─── Study material

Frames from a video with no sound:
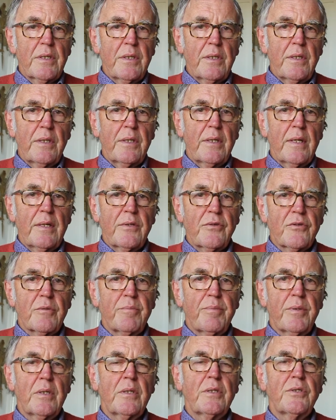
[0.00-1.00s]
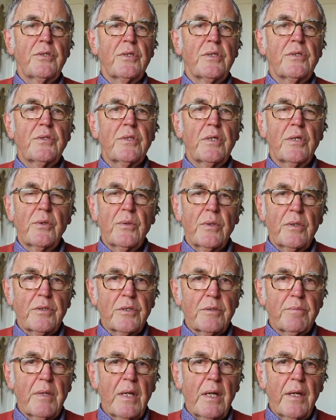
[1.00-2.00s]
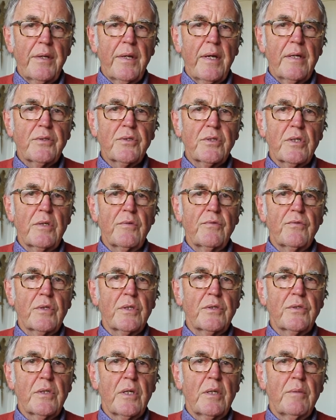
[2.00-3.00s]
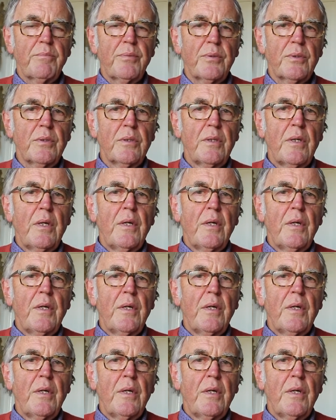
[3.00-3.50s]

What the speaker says: early anthropologists, he quotes Malinowski, for example,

──────

Task details
Output all of the entries verbatim, leaving out any images.

Response area
Frames from a video with no sound:
[0.00-1.00s]
[1.00-2.00s]
[2.00-3.00s]
[3.00-3.50s]

What the speaker says: early anthropologists, he quotes Malinowski, for example,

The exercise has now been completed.